TASK ITEM =
Leave out the pictures and print the records below exactly.

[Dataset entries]
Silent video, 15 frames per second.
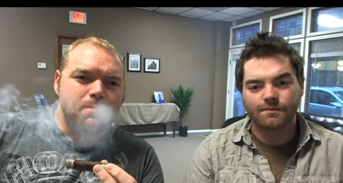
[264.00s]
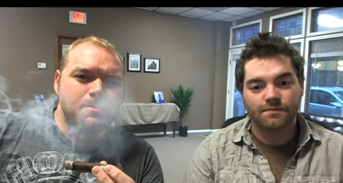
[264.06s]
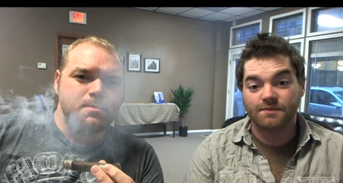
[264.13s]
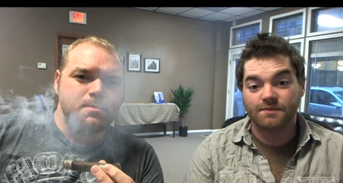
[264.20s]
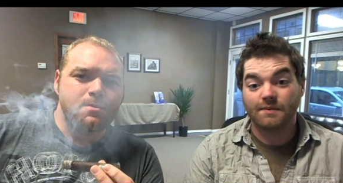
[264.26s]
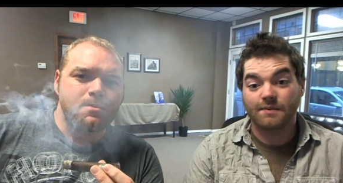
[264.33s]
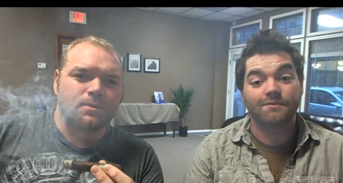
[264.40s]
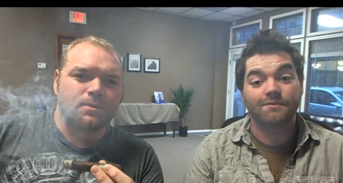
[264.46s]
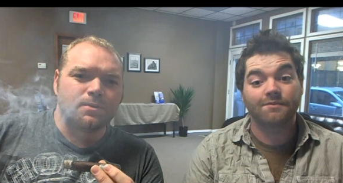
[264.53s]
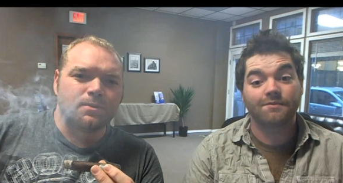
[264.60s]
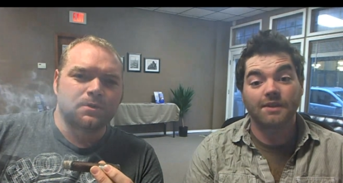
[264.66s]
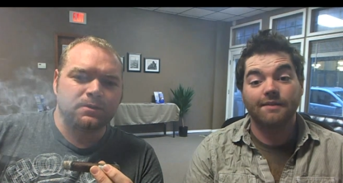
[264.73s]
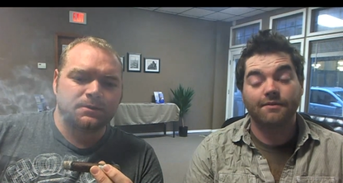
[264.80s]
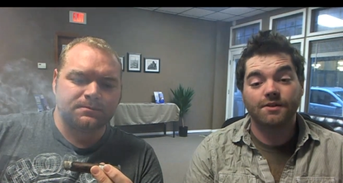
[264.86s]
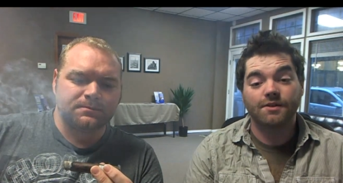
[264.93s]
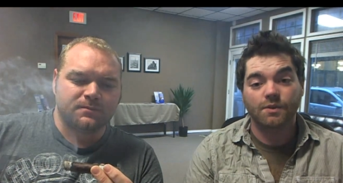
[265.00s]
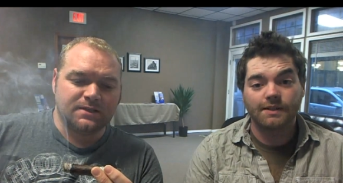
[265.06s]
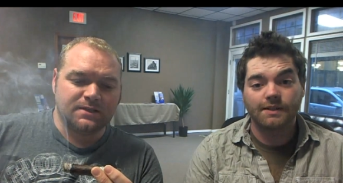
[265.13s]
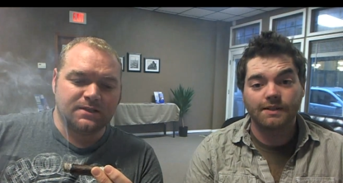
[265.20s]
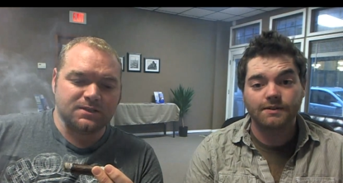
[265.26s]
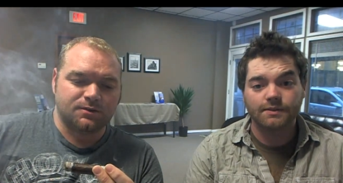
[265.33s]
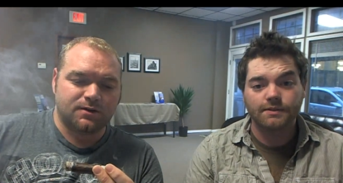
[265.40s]
Speaker 1: smell and flavor to it.
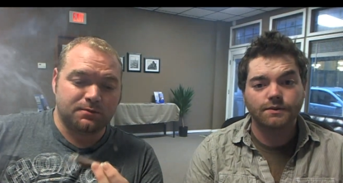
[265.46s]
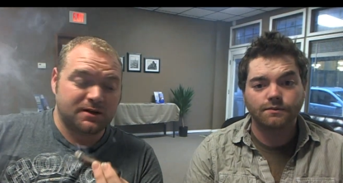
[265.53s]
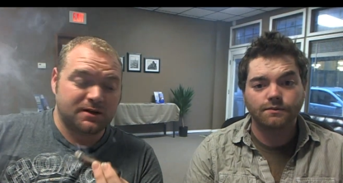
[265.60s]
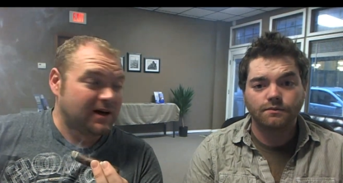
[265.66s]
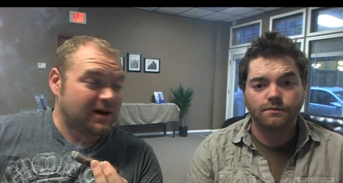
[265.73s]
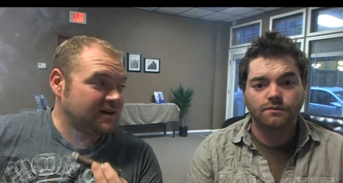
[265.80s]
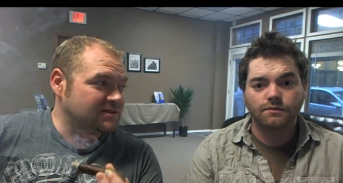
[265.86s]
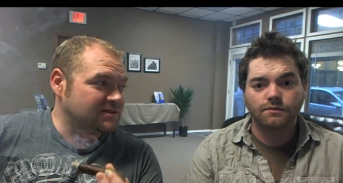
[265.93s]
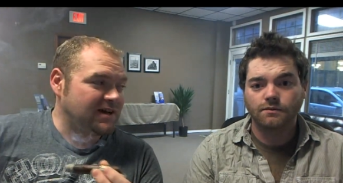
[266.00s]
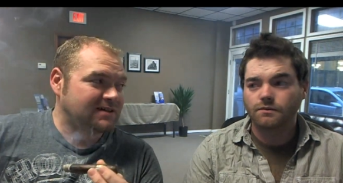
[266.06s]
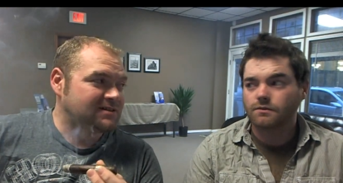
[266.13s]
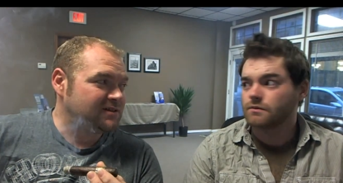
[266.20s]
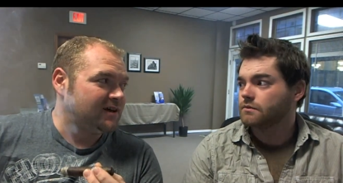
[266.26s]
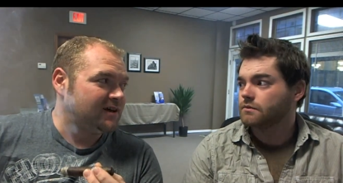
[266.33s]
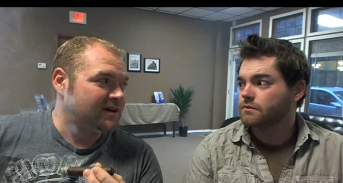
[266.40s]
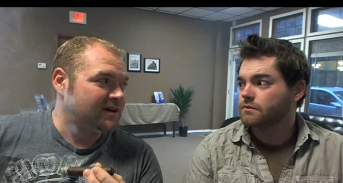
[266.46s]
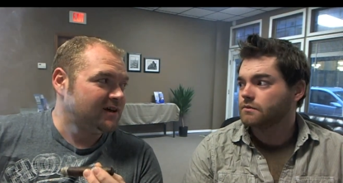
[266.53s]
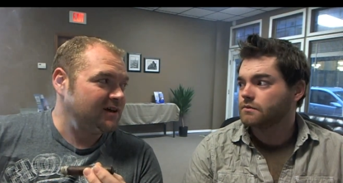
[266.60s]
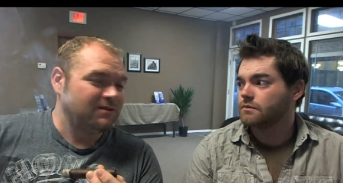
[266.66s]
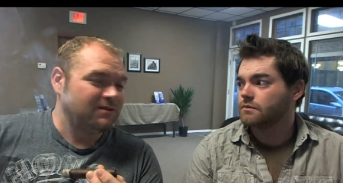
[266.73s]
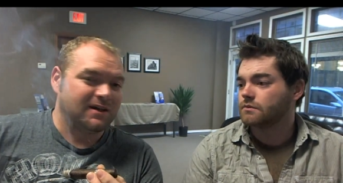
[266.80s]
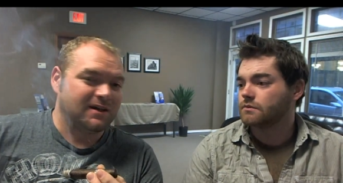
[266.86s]
It's a great blend. I just accidentally
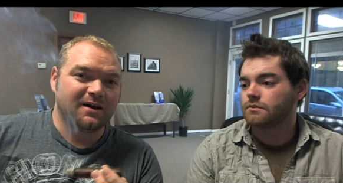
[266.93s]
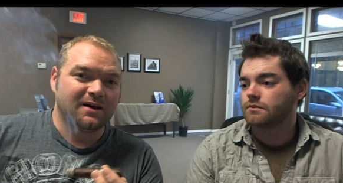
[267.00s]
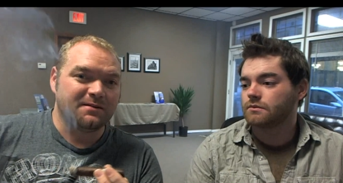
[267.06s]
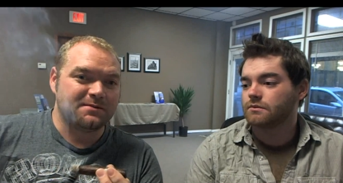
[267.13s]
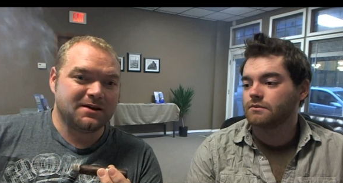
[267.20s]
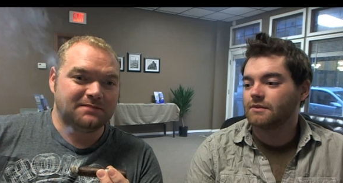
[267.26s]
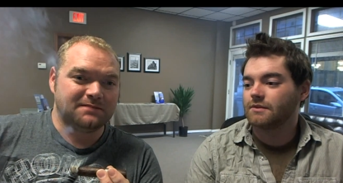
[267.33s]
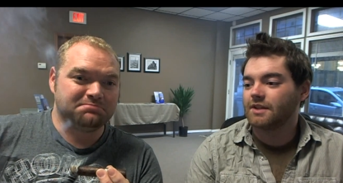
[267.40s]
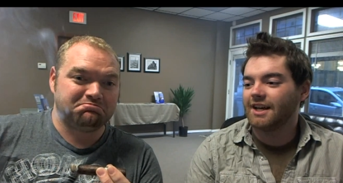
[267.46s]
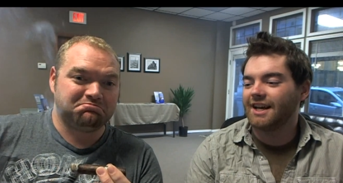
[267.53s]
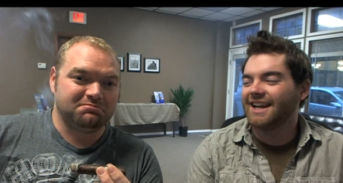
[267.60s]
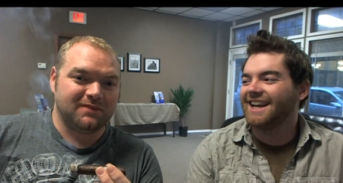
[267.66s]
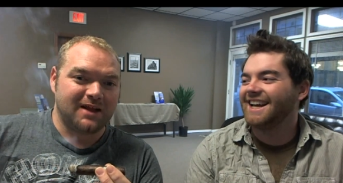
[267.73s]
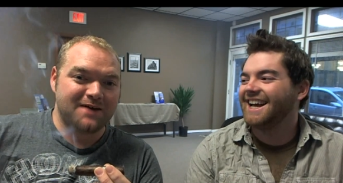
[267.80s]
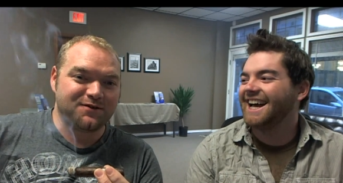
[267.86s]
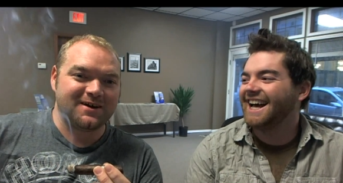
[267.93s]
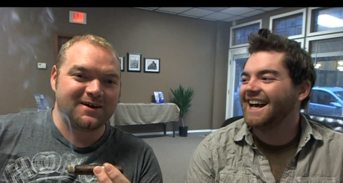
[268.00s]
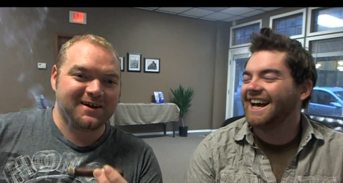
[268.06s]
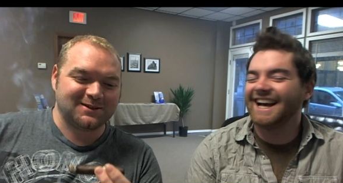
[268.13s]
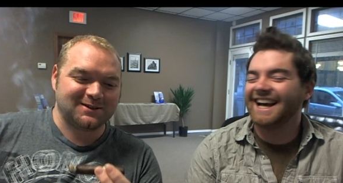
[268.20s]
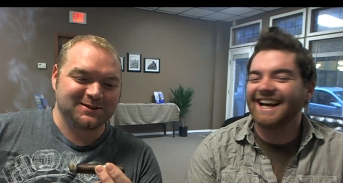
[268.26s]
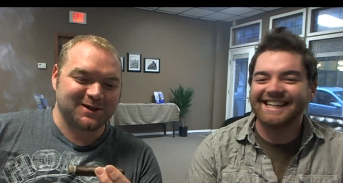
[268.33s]
inhaled that. I mean, I never
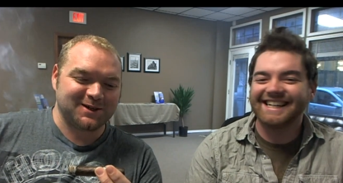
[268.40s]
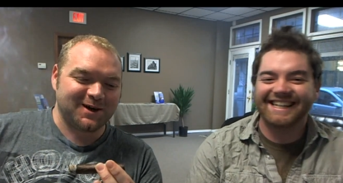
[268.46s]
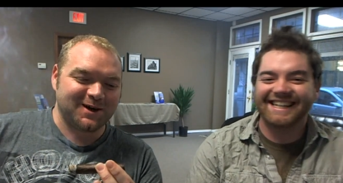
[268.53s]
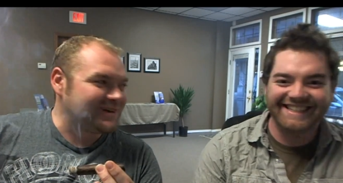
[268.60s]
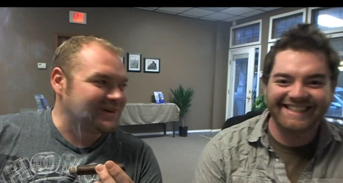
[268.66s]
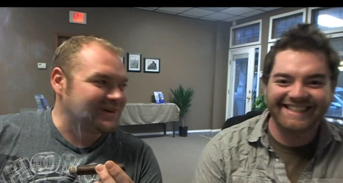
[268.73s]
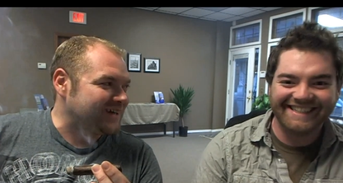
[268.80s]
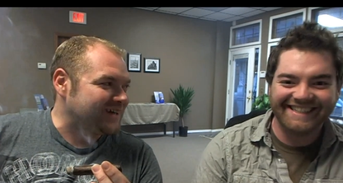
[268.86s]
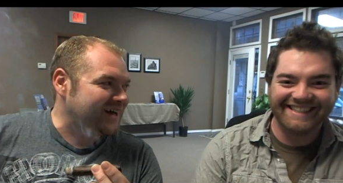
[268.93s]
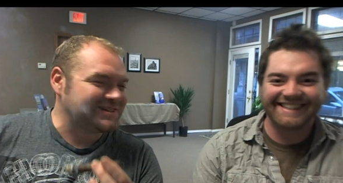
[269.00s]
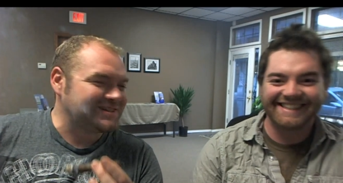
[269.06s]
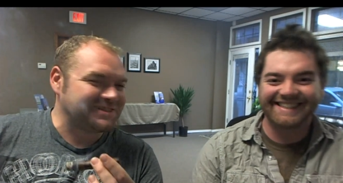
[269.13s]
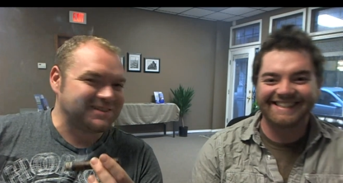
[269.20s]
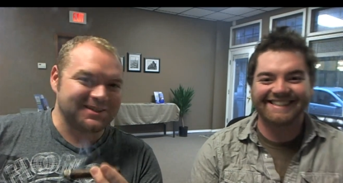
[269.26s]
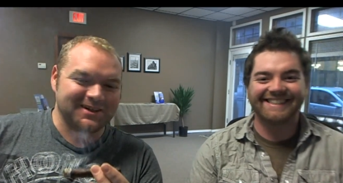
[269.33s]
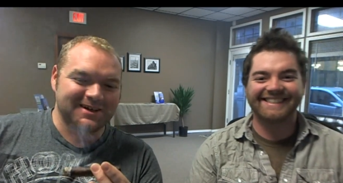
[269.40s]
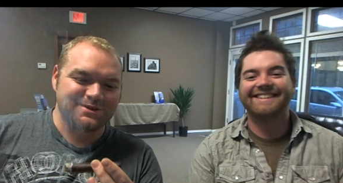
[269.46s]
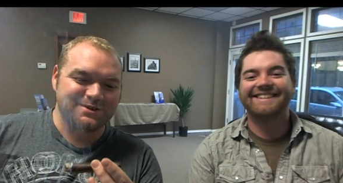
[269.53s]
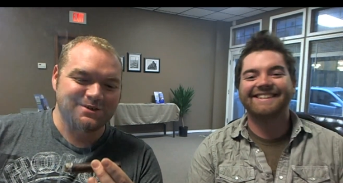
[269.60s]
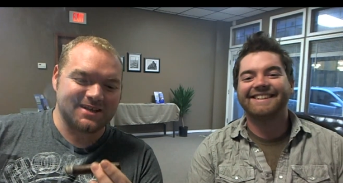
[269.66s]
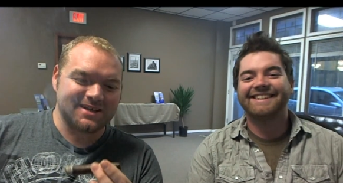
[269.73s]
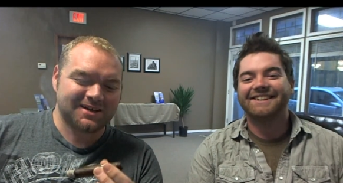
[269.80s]
inhale a cigar. I just accidentally. I mean,
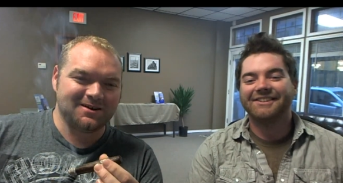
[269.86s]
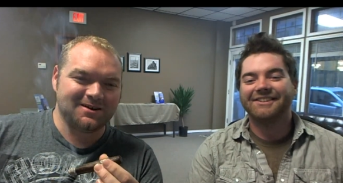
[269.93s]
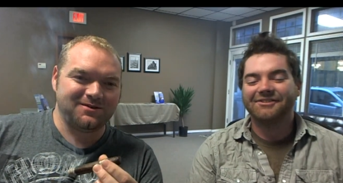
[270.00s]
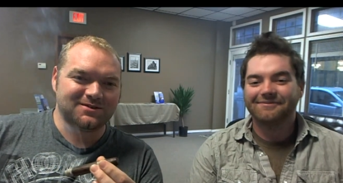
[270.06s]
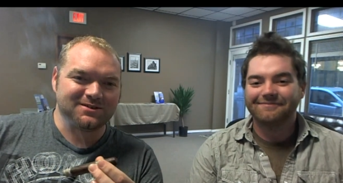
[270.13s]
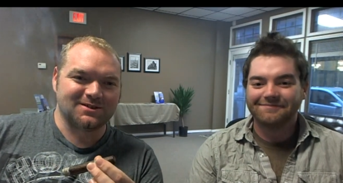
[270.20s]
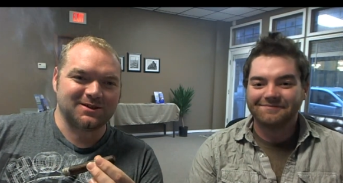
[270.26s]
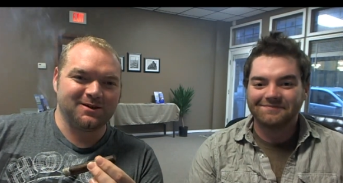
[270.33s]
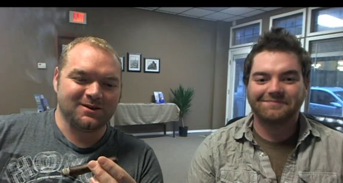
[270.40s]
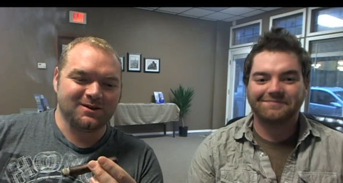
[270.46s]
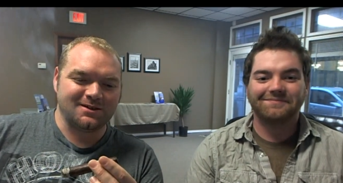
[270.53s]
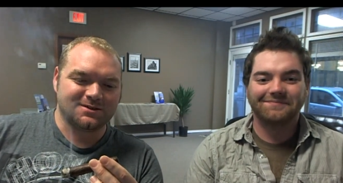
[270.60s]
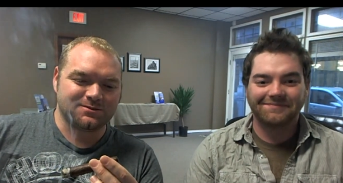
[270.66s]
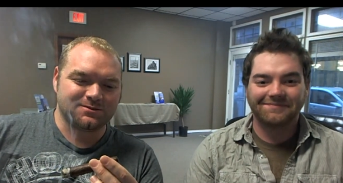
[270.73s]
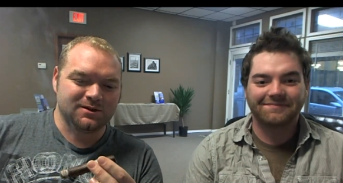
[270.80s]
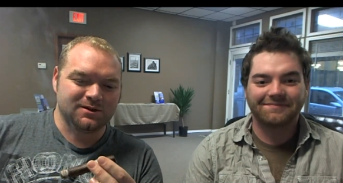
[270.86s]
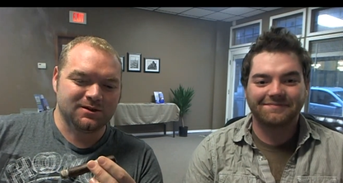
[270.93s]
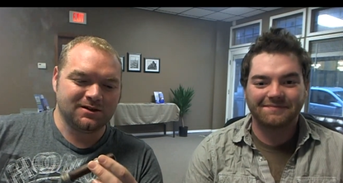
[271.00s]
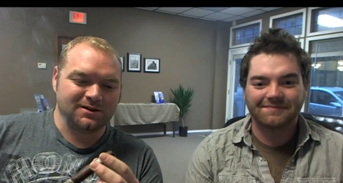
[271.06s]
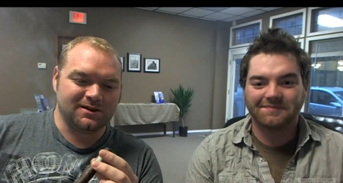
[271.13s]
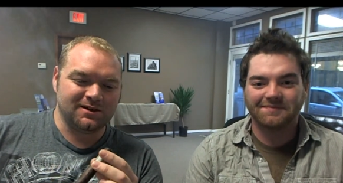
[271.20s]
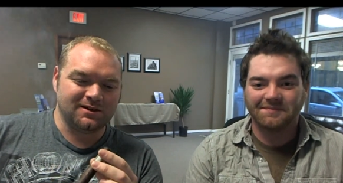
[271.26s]
it's that good of a cigar. It's
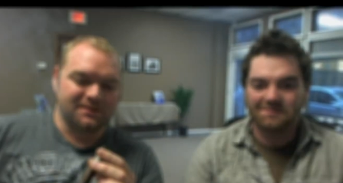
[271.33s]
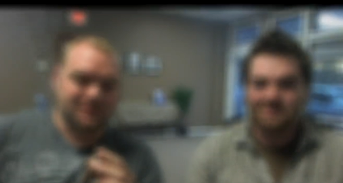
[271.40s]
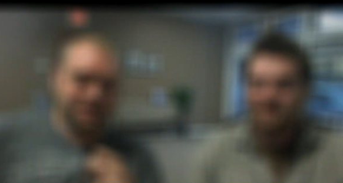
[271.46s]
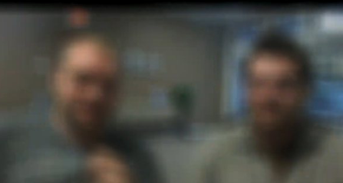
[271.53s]
really,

WRITTEN RESPONSE =
Silent video, 15 frames per second.
[264.00s]
[264.06s]
[264.13s]
[264.20s]
[264.26s]
[264.33s]
[264.40s]
[264.46s]
[264.53s]
[264.60s]
[264.66s]
[264.73s]
[264.80s]
[264.86s]
[264.93s]
[265.00s]
[265.06s]
[265.13s]
[265.20s]
[265.26s]
[265.33s]
[265.40s]
Speaker 1: smell and flavor to it.
[265.46s]
[265.53s]
[265.60s]
[265.66s]
[265.73s]
[265.80s]
[265.86s]
[265.93s]
[266.00s]
[266.06s]
[266.13s]
[266.20s]
[266.26s]
[266.33s]
[266.40s]
[266.46s]
[266.53s]
[266.60s]
[266.66s]
[266.73s]
[266.80s]
[266.86s]
It's a great blend. I just accidentally
[266.93s]
[267.00s]
[267.06s]
[267.13s]
[267.20s]
[267.26s]
[267.33s]
[267.40s]
[267.46s]
[267.53s]
[267.60s]
[267.66s]
[267.73s]
[267.80s]
[267.86s]
[267.93s]
[268.00s]
[268.06s]
[268.13s]
[268.20s]
[268.26s]
[268.33s]
inhaled that. I mean, I never
[268.40s]
[268.46s]
[268.53s]
[268.60s]
[268.66s]
[268.73s]
[268.80s]
[268.86s]
[268.93s]
[269.00s]
[269.06s]
[269.13s]
[269.20s]
[269.26s]
[269.33s]
[269.40s]
[269.46s]
[269.53s]
[269.60s]
[269.66s]
[269.73s]
[269.80s]
inhale a cigar. I just accidentally. I mean,
[269.86s]
[269.93s]
[270.00s]
[270.06s]
[270.13s]
[270.20s]
[270.26s]
[270.33s]
[270.40s]
[270.46s]
[270.53s]
[270.60s]
[270.66s]
[270.73s]
[270.80s]
[270.86s]
[270.93s]
[271.00s]
[271.06s]
[271.13s]
[271.20s]
[271.26s]
it's that good of a cigar. It's
[271.33s]
[271.40s]
[271.46s]
[271.53s]
really,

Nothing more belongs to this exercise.